Dr. Stuart Seides got off to a fast start and he hasn’t slowed since. An Eagle Scout at age 13, he entered Penn State as a pre-med major at 16 and was selected as a General Motors Academic Scholar. After only three years, Cornell University Medical College accepted the 19-year-old Evan Pugh Scholar. Penn State counted his first year of medical school as his fourth year toward his bachelor’s degree. Seides went on to graduate at the top of his medical school class and moved to Boston to start his residency at Harvard Medical School’s Beth Israel Hospital. He was 23.
Though he flirted with specializing in infectious diseases, he fell for the burgeoning field of cardiology because it combined his love of the mechanical and intellectual. Seides could see the field was poised to take off. “The world’s greatest cardiologist in 1970 would be totally lost today with the changes in the field,” he notes. Following postgraduate work with the U.S. Public Health Service and the National Institute of Health, Seides founded Cardiology Associates in 1979. The independent group practice that Seides describes as “a heart institute without walls” is the largest in the Washington, D.C., metropolitan area, with 25 physicians in five offices. Since opening, they’ve cared for more than 100,000 patients.

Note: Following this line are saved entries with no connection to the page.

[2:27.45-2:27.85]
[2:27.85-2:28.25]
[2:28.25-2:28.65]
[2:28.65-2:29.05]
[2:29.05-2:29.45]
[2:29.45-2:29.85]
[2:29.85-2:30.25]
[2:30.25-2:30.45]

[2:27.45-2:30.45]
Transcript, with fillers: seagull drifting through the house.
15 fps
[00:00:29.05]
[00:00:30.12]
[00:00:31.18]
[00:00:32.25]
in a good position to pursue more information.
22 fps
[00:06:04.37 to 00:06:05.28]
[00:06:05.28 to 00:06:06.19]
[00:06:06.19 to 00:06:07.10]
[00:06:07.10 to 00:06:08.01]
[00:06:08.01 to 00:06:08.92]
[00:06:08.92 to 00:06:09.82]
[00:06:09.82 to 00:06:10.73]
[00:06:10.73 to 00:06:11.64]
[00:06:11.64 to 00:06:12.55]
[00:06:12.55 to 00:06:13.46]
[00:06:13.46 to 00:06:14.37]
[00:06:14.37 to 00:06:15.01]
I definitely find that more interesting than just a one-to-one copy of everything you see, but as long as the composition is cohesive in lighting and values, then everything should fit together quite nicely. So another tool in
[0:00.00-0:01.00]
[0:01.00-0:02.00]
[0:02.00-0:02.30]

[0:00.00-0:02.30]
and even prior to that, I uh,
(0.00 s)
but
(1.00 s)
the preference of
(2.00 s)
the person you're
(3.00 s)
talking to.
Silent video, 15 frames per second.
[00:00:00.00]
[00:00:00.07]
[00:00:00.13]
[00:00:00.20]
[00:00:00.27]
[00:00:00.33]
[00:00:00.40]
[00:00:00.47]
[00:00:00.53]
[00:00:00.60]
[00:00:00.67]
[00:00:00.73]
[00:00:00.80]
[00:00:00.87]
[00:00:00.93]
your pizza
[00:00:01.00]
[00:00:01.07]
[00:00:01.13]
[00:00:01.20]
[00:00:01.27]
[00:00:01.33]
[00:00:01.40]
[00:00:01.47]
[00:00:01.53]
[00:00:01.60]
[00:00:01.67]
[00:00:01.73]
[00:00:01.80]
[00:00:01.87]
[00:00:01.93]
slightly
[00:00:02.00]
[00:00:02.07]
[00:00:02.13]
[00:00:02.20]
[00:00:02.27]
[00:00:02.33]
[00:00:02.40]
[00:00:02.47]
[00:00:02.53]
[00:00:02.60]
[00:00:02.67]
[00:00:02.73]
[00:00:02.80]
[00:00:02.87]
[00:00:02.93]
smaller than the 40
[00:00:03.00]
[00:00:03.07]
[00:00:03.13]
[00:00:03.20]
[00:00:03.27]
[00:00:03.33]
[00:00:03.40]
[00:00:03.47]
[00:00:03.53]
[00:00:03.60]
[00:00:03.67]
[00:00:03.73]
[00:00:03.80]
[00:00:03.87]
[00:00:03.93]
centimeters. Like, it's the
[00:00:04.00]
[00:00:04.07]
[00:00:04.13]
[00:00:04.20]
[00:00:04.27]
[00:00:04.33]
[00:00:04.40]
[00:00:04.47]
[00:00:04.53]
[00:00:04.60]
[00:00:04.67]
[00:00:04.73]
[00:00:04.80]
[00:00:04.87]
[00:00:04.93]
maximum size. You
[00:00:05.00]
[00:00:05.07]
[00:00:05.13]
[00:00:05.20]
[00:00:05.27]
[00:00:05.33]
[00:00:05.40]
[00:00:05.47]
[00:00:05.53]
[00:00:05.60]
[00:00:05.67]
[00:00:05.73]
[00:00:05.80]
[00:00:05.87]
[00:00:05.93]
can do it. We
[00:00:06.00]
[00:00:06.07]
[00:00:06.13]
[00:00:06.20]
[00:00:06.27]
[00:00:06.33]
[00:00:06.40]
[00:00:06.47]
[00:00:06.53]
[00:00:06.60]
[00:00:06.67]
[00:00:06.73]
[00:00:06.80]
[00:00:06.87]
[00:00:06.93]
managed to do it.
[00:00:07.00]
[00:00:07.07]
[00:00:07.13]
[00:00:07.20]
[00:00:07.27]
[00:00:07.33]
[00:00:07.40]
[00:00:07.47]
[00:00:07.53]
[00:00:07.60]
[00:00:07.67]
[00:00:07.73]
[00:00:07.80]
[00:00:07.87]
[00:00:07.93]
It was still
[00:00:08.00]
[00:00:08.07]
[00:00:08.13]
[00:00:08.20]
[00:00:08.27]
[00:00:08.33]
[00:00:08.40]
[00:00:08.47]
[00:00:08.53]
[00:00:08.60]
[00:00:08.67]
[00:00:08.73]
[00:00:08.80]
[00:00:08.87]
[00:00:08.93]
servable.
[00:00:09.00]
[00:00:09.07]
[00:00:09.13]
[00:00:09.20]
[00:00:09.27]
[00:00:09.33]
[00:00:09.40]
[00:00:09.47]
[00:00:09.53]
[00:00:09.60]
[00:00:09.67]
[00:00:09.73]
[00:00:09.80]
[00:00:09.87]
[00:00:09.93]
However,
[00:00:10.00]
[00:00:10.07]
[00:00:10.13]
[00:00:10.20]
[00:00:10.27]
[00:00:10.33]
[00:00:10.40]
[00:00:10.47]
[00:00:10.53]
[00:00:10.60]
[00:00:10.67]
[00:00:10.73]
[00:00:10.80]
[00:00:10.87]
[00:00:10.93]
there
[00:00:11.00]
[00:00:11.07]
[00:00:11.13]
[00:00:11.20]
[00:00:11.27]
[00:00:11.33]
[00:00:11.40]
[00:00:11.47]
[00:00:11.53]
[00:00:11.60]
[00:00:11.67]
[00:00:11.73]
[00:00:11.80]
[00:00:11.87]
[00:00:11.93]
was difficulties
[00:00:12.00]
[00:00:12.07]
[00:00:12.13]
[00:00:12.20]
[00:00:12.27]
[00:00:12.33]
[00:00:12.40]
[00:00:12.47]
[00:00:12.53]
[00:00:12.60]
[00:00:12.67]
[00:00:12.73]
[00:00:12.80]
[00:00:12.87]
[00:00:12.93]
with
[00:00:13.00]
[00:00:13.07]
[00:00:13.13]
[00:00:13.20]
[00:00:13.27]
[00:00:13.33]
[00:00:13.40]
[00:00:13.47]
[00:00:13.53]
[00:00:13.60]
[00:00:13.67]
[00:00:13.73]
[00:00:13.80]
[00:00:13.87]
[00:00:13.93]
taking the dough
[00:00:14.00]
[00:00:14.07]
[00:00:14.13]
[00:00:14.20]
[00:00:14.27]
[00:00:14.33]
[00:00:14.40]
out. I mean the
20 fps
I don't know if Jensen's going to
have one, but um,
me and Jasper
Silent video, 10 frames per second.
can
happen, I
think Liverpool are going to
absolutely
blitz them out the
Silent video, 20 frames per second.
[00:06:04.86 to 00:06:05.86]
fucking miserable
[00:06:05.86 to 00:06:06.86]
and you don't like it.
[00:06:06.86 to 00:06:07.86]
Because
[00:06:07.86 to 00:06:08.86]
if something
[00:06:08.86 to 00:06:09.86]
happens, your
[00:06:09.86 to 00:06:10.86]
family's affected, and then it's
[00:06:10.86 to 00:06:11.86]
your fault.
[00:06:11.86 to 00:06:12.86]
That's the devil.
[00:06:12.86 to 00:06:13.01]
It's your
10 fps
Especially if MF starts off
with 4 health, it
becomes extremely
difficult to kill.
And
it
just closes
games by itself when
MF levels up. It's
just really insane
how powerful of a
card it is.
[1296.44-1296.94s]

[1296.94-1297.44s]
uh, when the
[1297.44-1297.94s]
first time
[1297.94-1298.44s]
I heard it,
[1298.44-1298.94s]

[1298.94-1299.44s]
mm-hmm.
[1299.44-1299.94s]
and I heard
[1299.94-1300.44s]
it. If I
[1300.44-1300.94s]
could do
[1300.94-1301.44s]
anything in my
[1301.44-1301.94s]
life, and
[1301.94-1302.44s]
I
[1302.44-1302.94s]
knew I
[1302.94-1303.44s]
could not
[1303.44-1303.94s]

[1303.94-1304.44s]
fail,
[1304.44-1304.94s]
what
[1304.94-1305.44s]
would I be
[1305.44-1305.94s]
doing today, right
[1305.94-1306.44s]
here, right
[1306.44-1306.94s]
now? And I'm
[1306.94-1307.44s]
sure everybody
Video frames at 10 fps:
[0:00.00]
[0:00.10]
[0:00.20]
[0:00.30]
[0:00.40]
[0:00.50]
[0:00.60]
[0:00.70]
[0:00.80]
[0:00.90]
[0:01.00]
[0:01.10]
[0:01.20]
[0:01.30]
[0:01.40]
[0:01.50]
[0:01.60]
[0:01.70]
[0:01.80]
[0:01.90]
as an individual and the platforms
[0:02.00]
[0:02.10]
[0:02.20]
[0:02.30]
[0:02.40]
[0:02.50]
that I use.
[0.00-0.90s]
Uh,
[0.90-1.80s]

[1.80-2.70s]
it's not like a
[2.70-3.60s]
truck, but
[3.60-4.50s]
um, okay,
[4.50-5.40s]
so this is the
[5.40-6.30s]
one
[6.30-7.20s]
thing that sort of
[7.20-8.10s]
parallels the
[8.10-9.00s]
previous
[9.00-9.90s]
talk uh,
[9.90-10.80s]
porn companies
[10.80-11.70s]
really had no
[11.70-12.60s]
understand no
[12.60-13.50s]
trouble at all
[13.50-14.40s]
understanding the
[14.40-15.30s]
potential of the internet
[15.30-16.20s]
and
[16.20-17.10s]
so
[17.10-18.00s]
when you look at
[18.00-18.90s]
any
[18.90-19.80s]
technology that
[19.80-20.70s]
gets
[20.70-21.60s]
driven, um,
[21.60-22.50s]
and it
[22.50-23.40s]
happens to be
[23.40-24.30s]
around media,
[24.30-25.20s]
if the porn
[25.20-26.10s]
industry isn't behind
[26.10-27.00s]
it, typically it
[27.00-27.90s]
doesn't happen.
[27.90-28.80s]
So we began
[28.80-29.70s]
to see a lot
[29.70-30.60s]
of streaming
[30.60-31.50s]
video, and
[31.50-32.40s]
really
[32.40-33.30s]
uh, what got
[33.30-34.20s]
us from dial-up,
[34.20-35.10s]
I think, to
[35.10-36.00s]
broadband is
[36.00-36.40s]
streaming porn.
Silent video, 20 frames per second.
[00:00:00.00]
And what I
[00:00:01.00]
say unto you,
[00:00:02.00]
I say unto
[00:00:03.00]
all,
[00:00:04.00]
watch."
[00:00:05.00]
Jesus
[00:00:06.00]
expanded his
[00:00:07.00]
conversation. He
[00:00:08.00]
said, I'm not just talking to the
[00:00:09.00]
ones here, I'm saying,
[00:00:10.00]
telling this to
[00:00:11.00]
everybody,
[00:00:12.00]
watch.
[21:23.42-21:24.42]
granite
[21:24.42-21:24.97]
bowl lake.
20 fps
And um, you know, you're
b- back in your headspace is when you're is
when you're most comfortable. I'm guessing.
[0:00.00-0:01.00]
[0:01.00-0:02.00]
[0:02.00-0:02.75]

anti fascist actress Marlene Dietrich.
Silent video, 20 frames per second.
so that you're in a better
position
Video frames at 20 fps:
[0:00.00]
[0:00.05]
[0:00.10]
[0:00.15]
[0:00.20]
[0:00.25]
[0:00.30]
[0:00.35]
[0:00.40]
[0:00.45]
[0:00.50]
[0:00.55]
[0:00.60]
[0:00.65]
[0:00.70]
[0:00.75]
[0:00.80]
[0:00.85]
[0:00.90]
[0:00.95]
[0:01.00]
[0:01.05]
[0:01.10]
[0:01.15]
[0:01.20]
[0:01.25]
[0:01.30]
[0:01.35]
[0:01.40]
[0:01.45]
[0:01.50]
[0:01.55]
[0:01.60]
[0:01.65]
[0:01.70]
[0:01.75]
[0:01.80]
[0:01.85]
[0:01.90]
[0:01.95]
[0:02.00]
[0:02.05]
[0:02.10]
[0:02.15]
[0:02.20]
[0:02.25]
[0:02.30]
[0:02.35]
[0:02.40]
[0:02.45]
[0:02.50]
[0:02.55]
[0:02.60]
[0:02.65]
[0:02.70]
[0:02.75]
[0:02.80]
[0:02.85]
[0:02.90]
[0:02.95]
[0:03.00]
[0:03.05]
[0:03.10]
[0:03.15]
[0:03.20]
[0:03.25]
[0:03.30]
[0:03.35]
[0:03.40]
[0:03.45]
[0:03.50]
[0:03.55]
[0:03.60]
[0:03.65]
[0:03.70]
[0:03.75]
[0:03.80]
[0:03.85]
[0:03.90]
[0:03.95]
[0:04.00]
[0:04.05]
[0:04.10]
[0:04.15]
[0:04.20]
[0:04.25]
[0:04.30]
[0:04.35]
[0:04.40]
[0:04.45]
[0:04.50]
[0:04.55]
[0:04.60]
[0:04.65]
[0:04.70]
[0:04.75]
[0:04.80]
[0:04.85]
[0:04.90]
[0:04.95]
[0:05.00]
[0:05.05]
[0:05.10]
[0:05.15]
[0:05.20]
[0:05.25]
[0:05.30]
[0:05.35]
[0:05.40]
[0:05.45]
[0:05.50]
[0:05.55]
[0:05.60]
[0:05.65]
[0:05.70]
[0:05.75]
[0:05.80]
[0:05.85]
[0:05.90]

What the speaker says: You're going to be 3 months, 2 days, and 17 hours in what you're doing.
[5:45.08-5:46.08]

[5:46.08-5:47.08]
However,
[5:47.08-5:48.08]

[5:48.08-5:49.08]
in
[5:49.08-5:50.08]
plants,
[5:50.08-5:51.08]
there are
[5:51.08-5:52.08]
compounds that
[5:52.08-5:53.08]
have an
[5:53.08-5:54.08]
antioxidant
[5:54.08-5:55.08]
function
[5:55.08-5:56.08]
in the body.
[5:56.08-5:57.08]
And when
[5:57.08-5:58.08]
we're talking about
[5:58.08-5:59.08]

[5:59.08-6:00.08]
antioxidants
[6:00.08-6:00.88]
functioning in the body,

Seides still spends a majority of his time seeing patients. That’s in addition to attending staff and faculty clinical appointments at both Georgetown and George Washington Universities, and serving as senior attending physician in the Cardiac Catheterization Lab and associate director of cardiology at the Washington Hospital Center. Seides was the first doctor to perform coronary angioplasty (then in the early stages of being adapted from techniques developed in Europe) at the Washington Hospital Center, now the largest center for that procedure in the United States.
Seides’ peers elected him president of the 2,500-member D.C. Medical Society in 2000 and Washingtonian magazine has consistently named him one of the area’s top physicians. In 2001, Mayor Anthony Williams appointed him to the District of Columbia Health Services Reform Commission. Seides has written more than 40 articles and abstracts and in 1979 he co-authored Clinical Cardiac Electrophysiology, considered one of the seminal texts in this rapidly developing field.
In recent years, Seides has developed a sideline as a commentator on medical matters for national media outlets. He’s been interviewed by morning news shows, CNN, NPR, and national newspapers such as The New York Times. He explains how you become an expert commentator: “When the phone rings at 9:00 p.m. on a Friday evening and someone says, ‘Vice President Dick Cheney just had a heart attack. Can you come down to the CNN studio in 20 minutes?’ you say, ‘yes.’” Seides sees it as another form of education. “I like teaching,” he says, “Whether it’s students at GW Med School, a patient I’m treating, or explaining to the public how Cheney’s defibrillator works.”
Seides has served as a member of the Eberly College of Science Alumni Society’s board of directors and remains grateful to the university that both he and his late father, Arthur Seides ’41 Eng, attended. “Not many schools were interested in a 16-year-old,” he says. “Penn State was.”